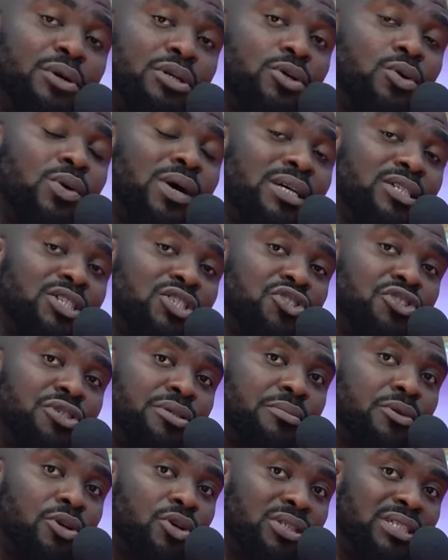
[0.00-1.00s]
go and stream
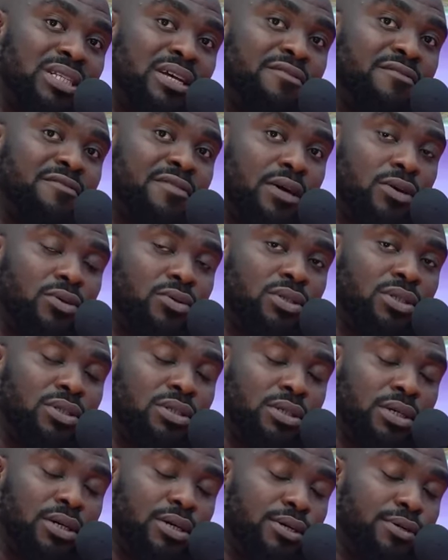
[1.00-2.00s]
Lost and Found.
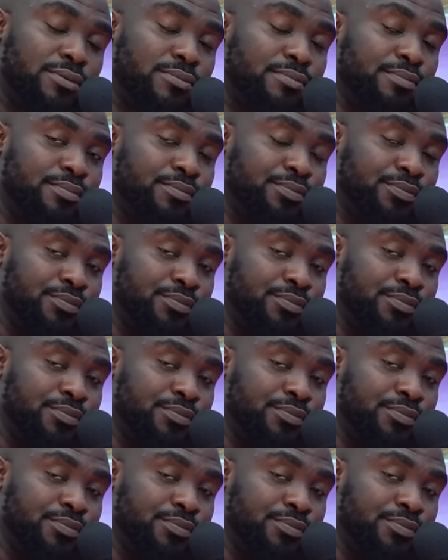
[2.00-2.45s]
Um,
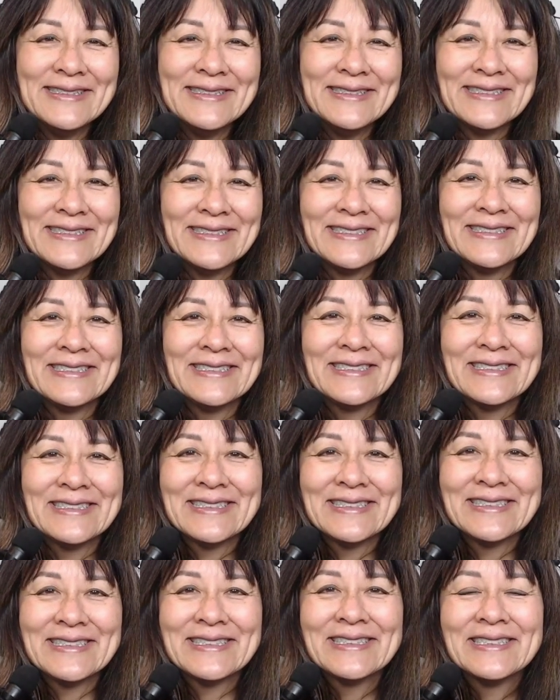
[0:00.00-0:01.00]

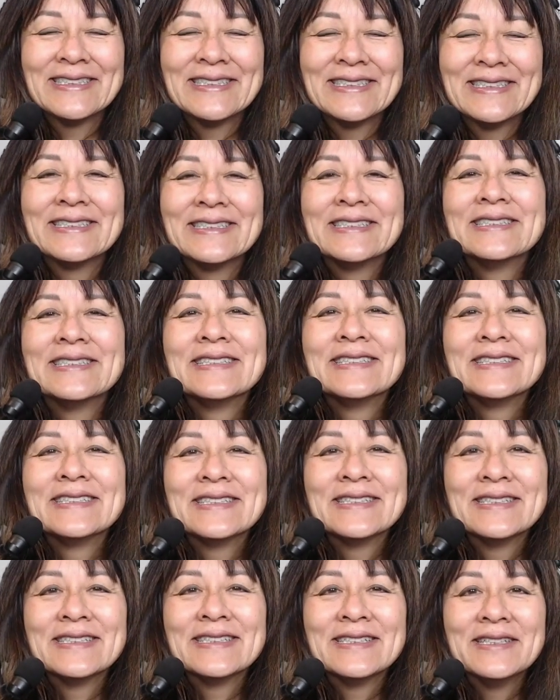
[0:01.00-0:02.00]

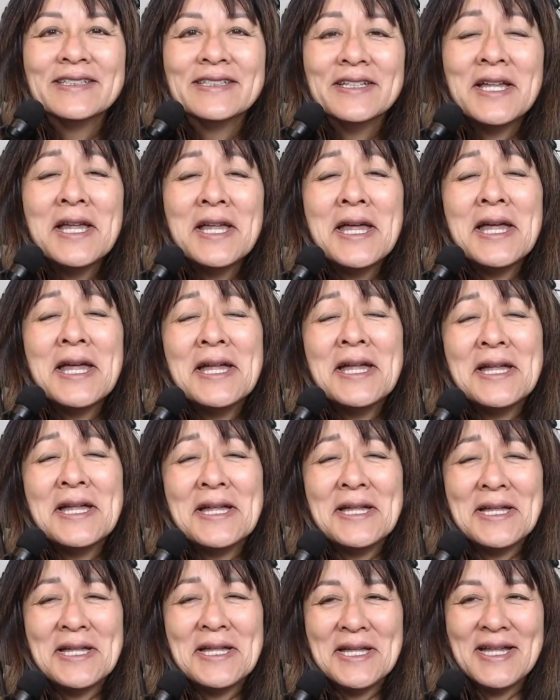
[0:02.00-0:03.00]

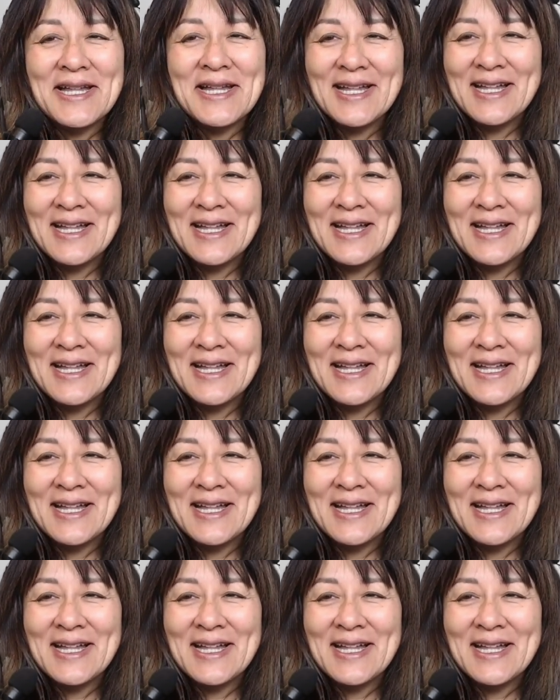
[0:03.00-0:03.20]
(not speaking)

──────────────────────────────

The problem -
Give all of the material again, exactly, apart from the pictures.

Answer to the exercise -
[0.00-1.00s]
go and stream
[1.00-2.00s]
Lost and Found.
[2.00-2.45s]
Um,
[0:00.00-0:01.00]

[0:01.00-0:02.00]

[0:02.00-0:03.00]

[0:03.00-0:03.20]
(not speaking)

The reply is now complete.